Hi I'd love to hear more about the symptoms. Were you very breathless? Light headed? If you dare, and you are being offered, the ablation is possibly going to be a longer fix than the medication. Symptoms can suddenly worsen - which I doubted - but when it happened to me I regret not listening and acting sooner through my fear. But then I wasn't to predict my problems further down the line. Maybe think of your desired outcome - and remember - medication for a while whilst you make your mind up is also a solution.

Dawnstorm profile image
Dawnstorm in reply to

Yes thanks for all your replies, I was breathless, could feel my heartbeat in my throat and in my diaphragm, and felt like I had no blood in my legs, couldn't walk any distance and felt like I would pass out.
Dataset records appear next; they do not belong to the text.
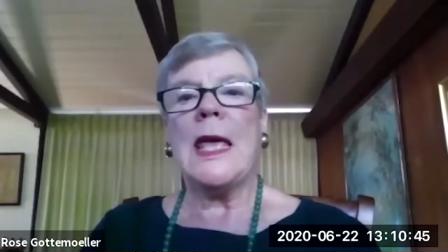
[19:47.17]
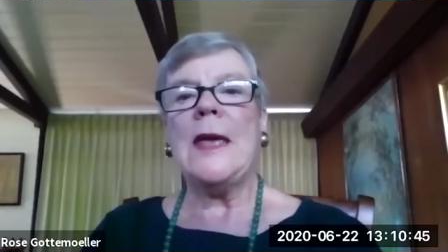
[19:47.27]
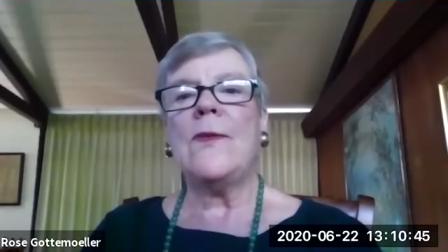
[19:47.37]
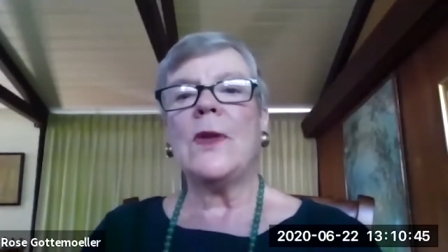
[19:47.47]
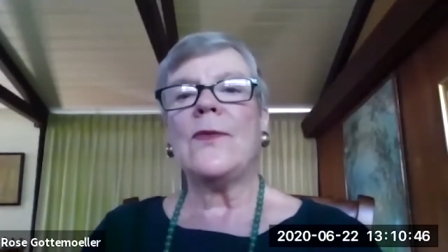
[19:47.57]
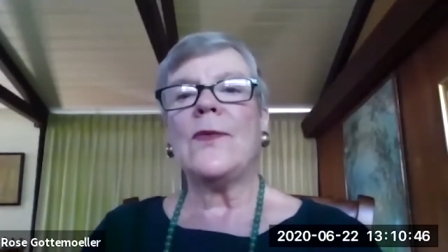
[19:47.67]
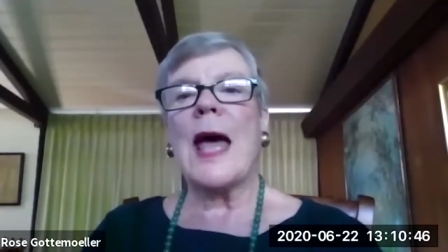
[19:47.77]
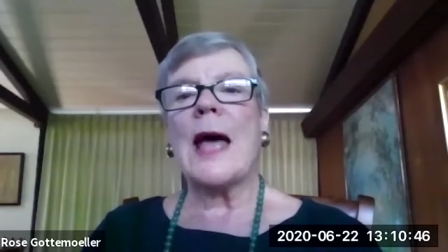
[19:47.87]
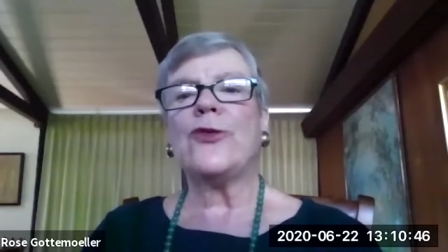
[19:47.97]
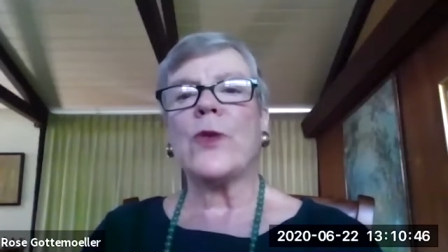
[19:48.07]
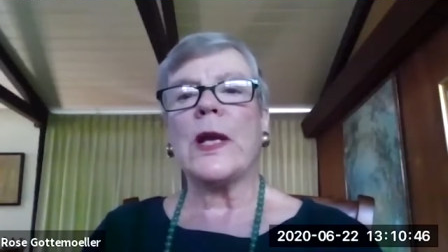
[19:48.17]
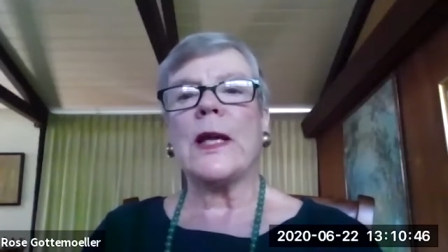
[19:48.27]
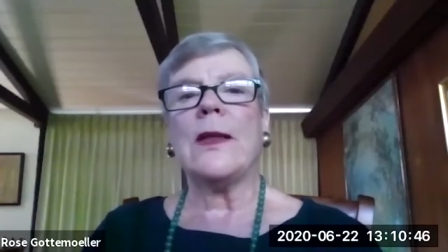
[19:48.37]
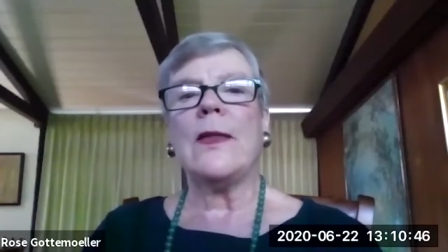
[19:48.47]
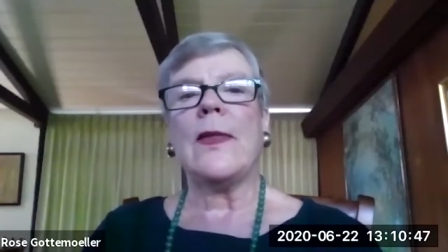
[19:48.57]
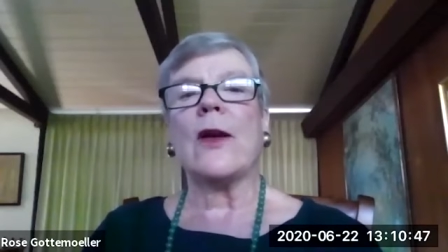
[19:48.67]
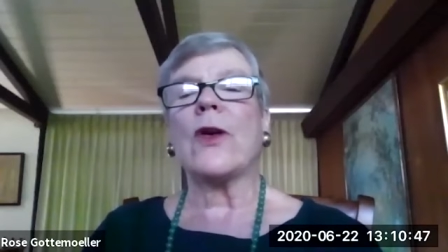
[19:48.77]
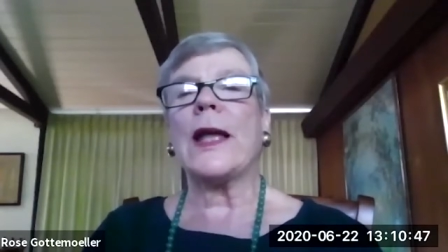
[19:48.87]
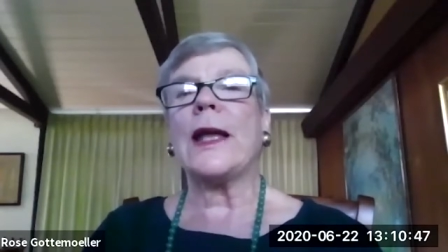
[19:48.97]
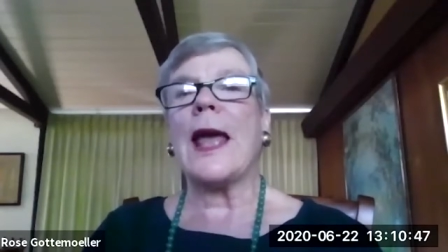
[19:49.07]
even if naturally they
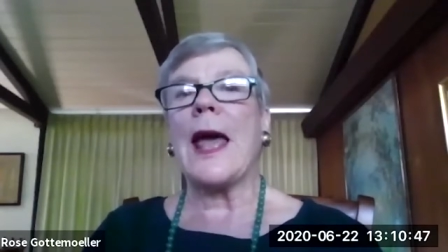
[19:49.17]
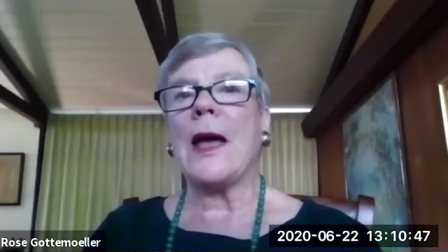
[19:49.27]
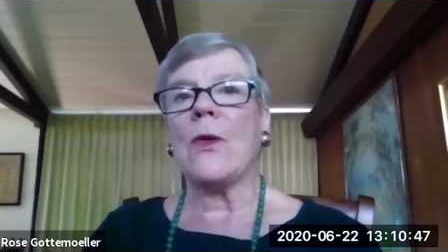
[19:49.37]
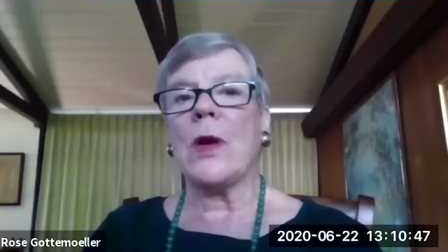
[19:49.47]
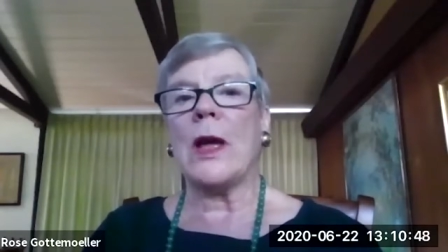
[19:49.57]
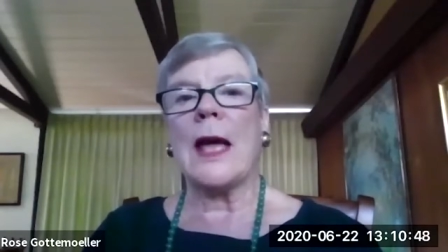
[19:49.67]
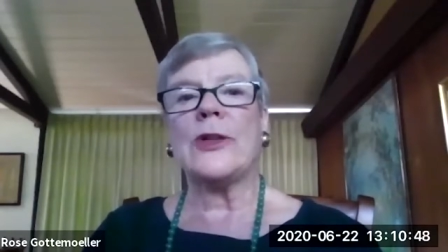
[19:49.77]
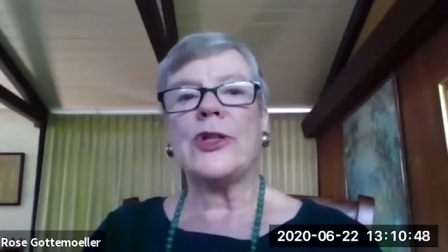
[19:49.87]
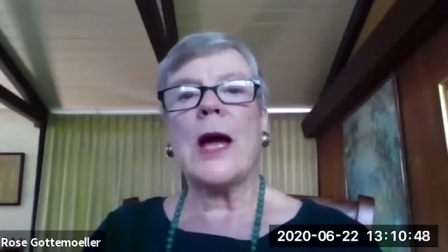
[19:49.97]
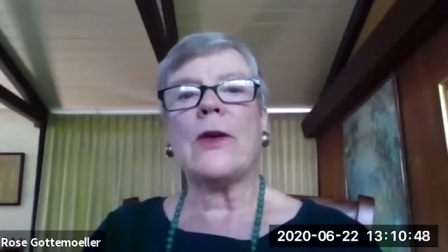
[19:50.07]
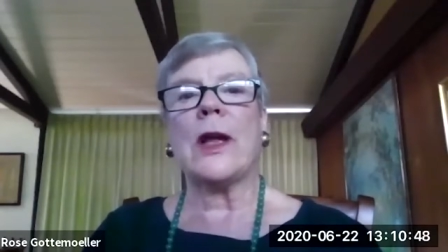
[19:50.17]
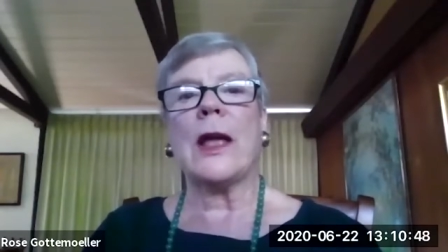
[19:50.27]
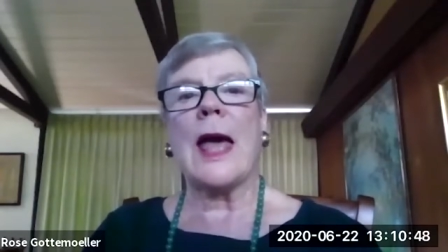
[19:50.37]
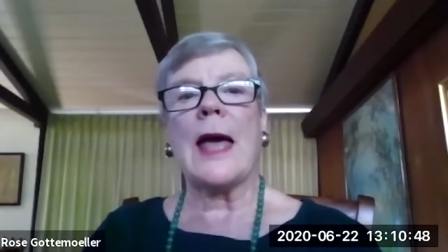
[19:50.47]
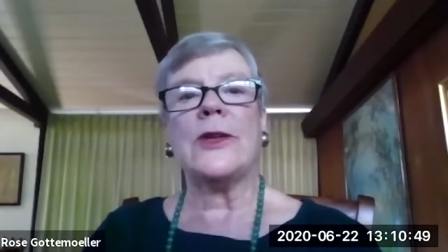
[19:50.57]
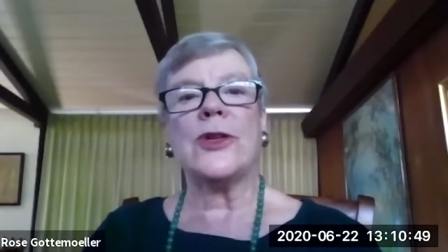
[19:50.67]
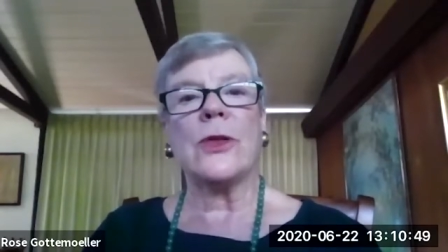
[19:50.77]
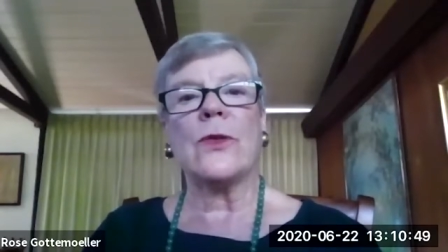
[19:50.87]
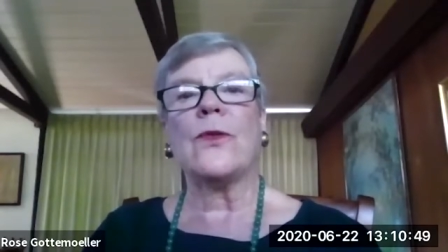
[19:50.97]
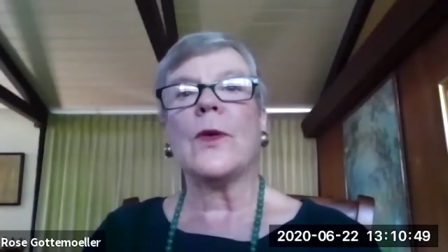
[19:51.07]
are getting angry and shouting at each
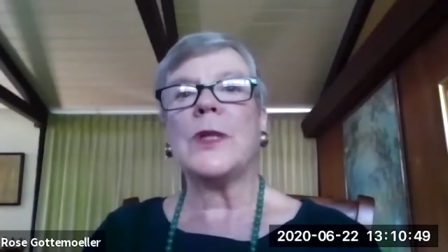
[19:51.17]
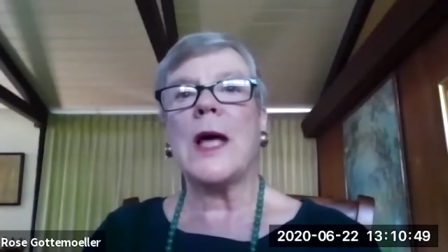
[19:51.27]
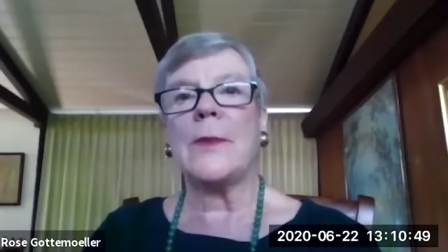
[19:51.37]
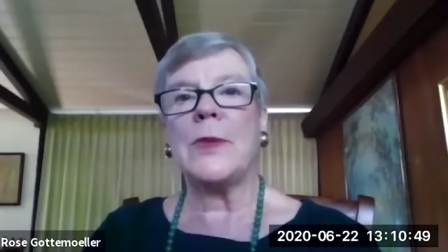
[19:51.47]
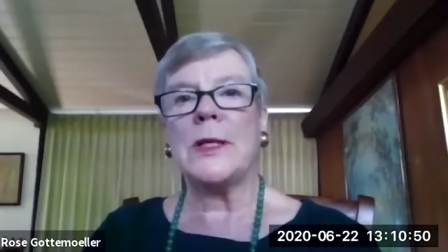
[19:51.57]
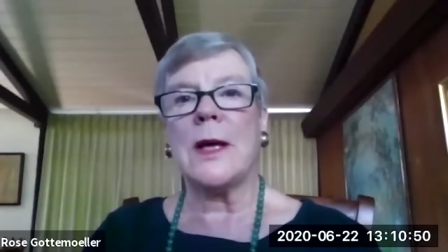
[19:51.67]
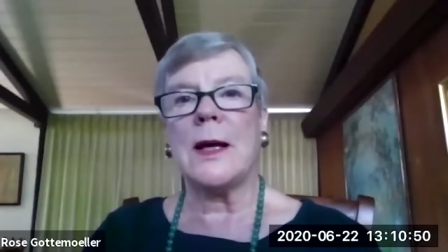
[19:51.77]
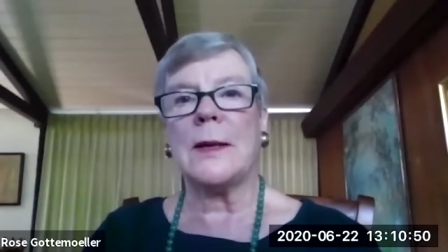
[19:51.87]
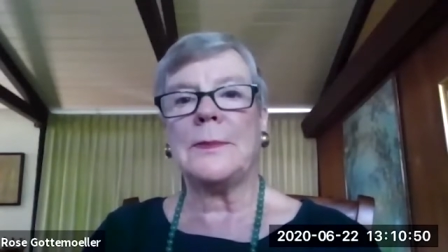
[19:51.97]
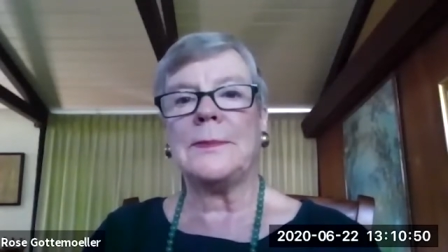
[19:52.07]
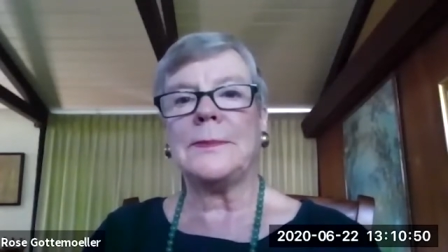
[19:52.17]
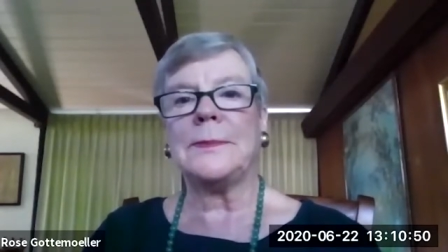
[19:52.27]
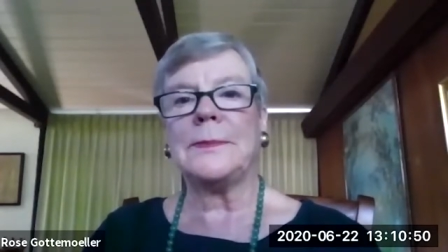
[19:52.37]
other from time to time.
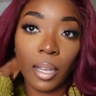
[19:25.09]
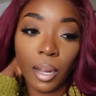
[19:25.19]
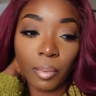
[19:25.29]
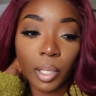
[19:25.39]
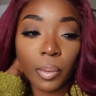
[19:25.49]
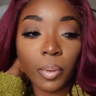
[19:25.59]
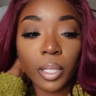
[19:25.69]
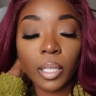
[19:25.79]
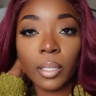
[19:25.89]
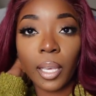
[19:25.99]
I really
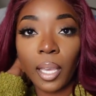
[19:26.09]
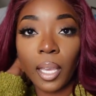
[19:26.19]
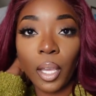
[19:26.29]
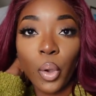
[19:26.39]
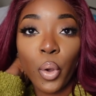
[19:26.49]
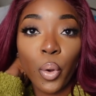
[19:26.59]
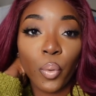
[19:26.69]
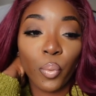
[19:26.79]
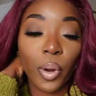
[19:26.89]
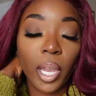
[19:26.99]
wanted a
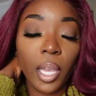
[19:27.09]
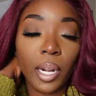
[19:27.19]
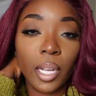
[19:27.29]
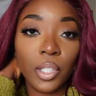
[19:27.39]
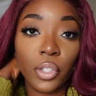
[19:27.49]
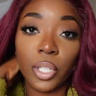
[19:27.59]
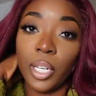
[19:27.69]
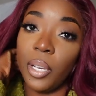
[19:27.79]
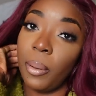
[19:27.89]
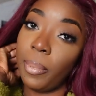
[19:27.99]
red
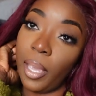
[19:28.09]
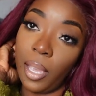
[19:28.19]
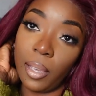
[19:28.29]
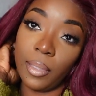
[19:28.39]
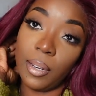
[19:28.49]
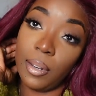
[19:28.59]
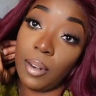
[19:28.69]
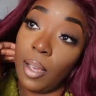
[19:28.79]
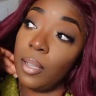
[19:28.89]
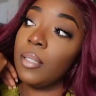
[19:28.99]
Chanel bag. They did
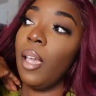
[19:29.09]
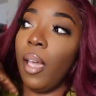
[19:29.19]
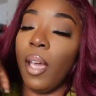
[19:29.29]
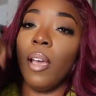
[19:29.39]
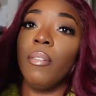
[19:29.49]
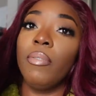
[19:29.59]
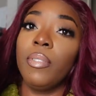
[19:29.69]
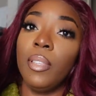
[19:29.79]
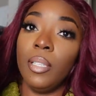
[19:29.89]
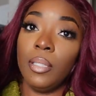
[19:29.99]
not have
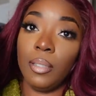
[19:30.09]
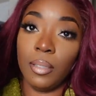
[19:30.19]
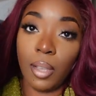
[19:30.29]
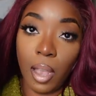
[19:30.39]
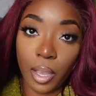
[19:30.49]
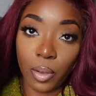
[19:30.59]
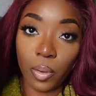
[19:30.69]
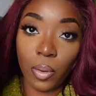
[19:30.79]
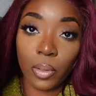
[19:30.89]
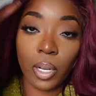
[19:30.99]
the
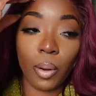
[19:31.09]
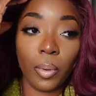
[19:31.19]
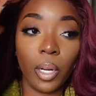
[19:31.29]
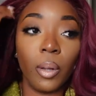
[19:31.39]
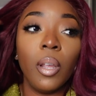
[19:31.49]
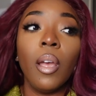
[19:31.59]
style that I wanted.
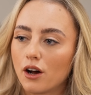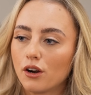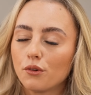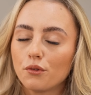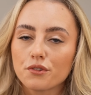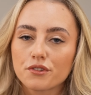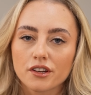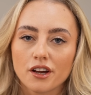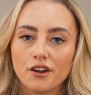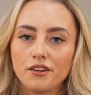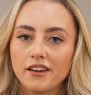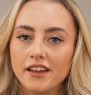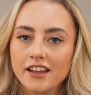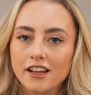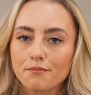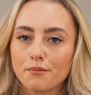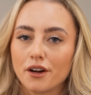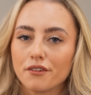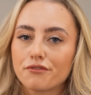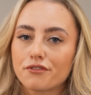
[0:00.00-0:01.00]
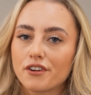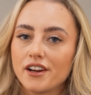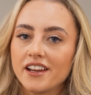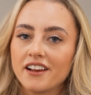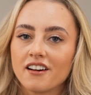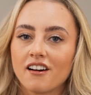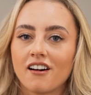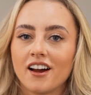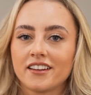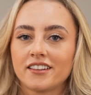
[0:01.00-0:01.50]
I'll also link my
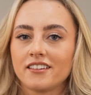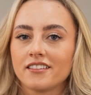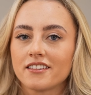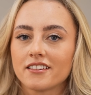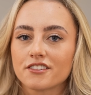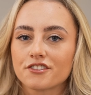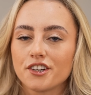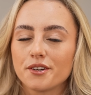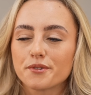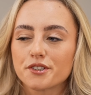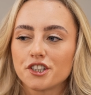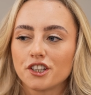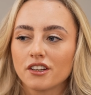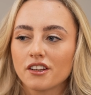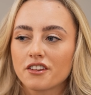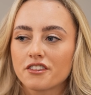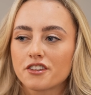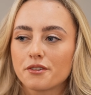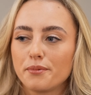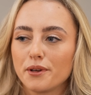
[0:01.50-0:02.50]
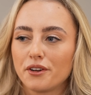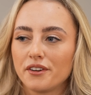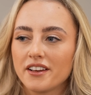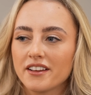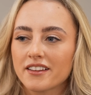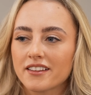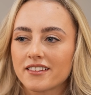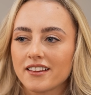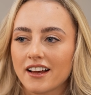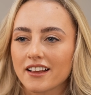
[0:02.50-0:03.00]
free guide in the description, because to be
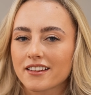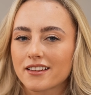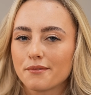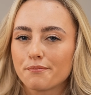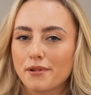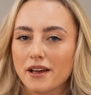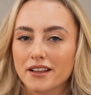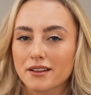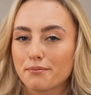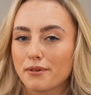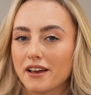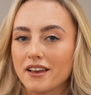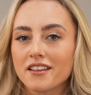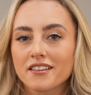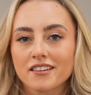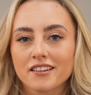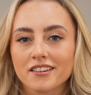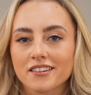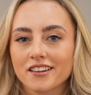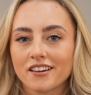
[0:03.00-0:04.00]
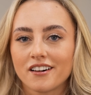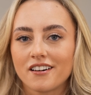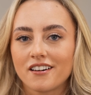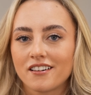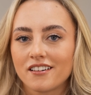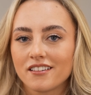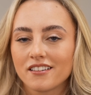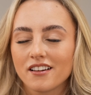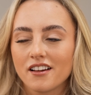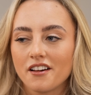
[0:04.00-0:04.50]
honest, that's the best place to
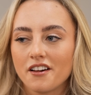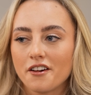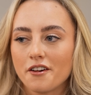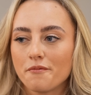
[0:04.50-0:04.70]
start.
Also very panicky feeling.

in reply toDawnstorm

I also couldn't tolerate beta blockers - but I now have a pacemaker as I was also bradycardic so I can take them for AF as I await a 2nd ablation. It's very scary and confusing and all sorts of other feelings to suddenly be thrust into the world of AF decision making. The EP appointment was wise. His job is advising you of the treatment options. The decision making is hardest. Have you had a 72 hr monitor - as you say you only had 2 episodes - did he actually offer you an ablation already? I would have thought an echo test and a 72 hr monitor would at least be offered to check you out by further investigation. You don't sound clear in your mind regarding the minimal amount of episodes versus the treatment. Can you call his secretary and ask for further clarification or another appmnt to chat things through?

Dawnstorm profile image
Dawnstorm in reply to

Yes I have another appointment in 3 months so wil ask about those tests.

Dawnstorm profile image
Dawnstorm in reply to

Hi I was offered ablation after only 2 episodes as I asked to be referred to an EP.

Not had a 72 hour monitor, I will ask about that, I did have a heart scan not sure if that is an echo?

Maybe your EP can see something in your ECG's that you cannot feel? My EP's sidekick says he can see my arrhythmia even though I'm on drugs which take away all the symptoms.

We tend to describe AF as symptomatic or asymtomatic but I know from my experience it can be both, at least in my case.

I was given a 2nd ablation when I had only a tiny bit of AF return 8 years after a successful ablation, which wasn't bothering at all, just felt like a little muscle spasm. EP said nip it in the bud before it develops with another ablation.

Only problem is that when I had the 2nd ablation, he couldn't get the AF to perform even with stimulation, so had to abort! He seemed very surprised when we discussed it afterwards, so guess this is unusual. No way would he have gone ahead if he'd have thought that would have happened. But might be worth asking about that maybe?